For Galloway, the documentary is an opportunity to explode preconceptions about those relegated to an invisible fringe of mainstream society. “I think there’s an attitude from some sectors of society [of] just go and apply for 20 jobs. Some of these people can’t read, they don’t know how to get a job. It’s easy for us to say get off your arse and do something about it but, when you’re born in areas like this and your dad’s been in jail and on drugs, you don’t have a lot of role models. There’s that old cliche of generational disadvantage, but it’s true. These cycles perpetuate”…
Now here in The Gong:
Apparently aside from real-life bogans, quite a common sight down this way, we apparently have a YouTube sensation:
A hilariously obscene animation offering “disturbingly accurate” social commentary about Aussie men has become a YouTube sensation, racking up a global viewership comparable to the TV audience for football grand finals.
Episode 1 of Damo and Darren has clocked more than 2.7 million views since it was uploaded in February , despite – or probably because of – its almost documentary-exact use of profanity….
Cusack, 23, who grew up in Wollongong and used Dapto train station as the basis for the animation and audio, says he’s been surprised and delighted by the reaction to the clip.
“When I first uploaded it, it was late at night, so it was daytime in the US and the comments were pretty negative, people saying ‘what the hell is this?’ and ‘it’s not even funny’,” Cusack says.
“Then when it got to daytime here and Australians were awake, it started getting positive comments.”…

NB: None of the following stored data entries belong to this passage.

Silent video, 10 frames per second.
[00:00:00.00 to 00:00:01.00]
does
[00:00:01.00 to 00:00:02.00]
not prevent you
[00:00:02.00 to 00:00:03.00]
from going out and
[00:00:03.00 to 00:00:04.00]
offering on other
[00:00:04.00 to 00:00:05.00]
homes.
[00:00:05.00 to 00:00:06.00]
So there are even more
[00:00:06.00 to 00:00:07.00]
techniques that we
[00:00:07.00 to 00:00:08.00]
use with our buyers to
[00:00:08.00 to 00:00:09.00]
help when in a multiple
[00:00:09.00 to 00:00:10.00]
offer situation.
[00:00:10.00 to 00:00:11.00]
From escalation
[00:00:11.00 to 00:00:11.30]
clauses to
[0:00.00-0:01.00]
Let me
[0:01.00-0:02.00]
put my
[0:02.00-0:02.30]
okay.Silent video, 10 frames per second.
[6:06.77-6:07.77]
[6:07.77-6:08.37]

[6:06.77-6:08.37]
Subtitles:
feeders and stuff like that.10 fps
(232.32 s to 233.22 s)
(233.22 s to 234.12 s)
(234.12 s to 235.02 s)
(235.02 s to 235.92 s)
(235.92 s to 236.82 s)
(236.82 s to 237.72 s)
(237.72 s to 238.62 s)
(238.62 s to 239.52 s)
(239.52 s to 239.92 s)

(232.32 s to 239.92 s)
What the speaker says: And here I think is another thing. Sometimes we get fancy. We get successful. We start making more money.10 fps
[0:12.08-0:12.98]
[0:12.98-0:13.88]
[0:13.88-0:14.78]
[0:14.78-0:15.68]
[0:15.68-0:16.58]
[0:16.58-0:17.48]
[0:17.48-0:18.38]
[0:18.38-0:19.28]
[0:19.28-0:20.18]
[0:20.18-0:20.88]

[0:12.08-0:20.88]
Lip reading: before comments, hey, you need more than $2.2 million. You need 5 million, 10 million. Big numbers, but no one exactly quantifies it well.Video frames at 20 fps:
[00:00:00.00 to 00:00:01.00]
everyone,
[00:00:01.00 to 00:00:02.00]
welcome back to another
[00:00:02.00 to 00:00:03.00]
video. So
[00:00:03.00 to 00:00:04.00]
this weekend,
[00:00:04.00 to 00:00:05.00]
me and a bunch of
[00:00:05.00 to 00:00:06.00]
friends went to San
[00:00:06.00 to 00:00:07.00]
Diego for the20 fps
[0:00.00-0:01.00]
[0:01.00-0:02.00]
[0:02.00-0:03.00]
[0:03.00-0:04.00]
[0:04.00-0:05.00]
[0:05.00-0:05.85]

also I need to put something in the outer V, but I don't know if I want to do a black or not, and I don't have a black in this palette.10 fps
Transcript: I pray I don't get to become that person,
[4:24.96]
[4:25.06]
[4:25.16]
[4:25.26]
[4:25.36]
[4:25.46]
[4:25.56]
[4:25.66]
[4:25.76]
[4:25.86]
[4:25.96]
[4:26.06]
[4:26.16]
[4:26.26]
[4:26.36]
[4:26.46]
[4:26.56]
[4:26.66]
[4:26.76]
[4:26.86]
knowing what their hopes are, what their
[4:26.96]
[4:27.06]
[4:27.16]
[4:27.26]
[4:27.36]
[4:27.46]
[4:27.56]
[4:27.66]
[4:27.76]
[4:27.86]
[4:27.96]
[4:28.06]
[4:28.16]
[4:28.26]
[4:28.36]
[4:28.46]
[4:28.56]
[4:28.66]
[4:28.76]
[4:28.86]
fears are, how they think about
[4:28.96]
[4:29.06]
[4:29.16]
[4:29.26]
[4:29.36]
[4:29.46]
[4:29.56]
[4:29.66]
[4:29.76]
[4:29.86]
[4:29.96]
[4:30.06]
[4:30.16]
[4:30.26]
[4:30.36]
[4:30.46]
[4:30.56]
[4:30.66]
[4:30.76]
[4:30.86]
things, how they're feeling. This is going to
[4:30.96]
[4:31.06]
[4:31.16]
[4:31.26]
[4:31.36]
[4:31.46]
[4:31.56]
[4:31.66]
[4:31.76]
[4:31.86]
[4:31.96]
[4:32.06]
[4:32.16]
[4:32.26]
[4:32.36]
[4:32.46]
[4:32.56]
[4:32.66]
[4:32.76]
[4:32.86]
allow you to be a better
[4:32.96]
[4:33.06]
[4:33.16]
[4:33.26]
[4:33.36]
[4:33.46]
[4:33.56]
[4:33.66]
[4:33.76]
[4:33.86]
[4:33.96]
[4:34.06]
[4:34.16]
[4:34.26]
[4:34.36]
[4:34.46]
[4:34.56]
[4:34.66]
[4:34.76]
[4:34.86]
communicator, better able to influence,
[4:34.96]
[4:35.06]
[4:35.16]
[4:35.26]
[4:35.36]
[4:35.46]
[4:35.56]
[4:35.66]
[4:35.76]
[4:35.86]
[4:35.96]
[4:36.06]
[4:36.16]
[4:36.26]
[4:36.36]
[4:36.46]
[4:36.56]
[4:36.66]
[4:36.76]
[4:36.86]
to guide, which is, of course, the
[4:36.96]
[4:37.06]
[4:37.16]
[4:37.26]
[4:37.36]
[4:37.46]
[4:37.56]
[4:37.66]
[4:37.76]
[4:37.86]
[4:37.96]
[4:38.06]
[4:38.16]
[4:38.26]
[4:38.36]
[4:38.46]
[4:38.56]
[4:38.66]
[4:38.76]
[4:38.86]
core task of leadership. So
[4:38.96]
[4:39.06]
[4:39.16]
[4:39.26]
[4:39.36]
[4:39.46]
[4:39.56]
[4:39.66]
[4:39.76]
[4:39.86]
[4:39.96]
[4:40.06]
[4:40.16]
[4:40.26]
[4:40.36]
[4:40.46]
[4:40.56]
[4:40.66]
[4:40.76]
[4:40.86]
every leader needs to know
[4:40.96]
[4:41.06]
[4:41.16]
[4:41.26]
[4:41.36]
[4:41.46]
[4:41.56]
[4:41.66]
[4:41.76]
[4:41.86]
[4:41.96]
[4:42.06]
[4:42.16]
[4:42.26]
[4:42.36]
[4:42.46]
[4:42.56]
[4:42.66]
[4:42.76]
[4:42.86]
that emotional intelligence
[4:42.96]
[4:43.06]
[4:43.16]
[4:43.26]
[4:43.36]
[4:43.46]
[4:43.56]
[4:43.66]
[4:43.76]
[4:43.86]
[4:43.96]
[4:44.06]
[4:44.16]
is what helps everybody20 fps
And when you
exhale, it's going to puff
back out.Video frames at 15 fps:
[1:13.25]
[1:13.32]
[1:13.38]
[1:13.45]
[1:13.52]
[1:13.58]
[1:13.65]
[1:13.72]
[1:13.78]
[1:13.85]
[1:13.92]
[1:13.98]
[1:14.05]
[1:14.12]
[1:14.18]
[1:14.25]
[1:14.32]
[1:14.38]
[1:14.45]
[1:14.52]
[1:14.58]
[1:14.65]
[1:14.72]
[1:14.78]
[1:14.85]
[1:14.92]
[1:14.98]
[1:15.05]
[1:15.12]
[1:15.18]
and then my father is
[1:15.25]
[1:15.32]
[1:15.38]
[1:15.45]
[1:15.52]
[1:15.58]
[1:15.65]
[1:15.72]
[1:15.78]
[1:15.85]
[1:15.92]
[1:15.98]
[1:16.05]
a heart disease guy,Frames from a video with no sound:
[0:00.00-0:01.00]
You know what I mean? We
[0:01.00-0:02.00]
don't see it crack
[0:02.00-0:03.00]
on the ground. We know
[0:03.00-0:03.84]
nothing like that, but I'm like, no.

Cusack says he did not set out to make a statement about a certain type of man he describes as “part derro, part yobbo, part bogan”. He says Damo and Darren were “subconscious influences from going to Woolies to get milk and bread and waiting in line and observing”.
One doesn’t have to strain too hard to imagine the gentlemen who inspired this exchange from the short:
DAMO: If you want a lighter, why don’t you just go to the servo and get one?
DARREN: Because you dopey c—, I just spent all me Centrelink on Samantha’s child support, didn’t I?
DAMON: That’s got nuffin to do with me.
DARREN: I don’t believe it. Un-f—en-believable. After all the shit we’ve been through. So f—in’ typical of you though, eh? F—in’ stingy c—….
A rather interesting view of Wollongong by an expat who regularly returns from San Francisco is Wollongong’s Wonderful Renewal.
To illustrate, imagine the experience of a visitor who’d caught the train to Wollongong; they’d have to navigate crowds of bogans, junkies and petty crims, run the gauntlet of western Crown St and the dark and violent mall (see video below), pass the eyesore of the entertainment centre, to finally make it to the beauty of the beach and Flagstaff Hill….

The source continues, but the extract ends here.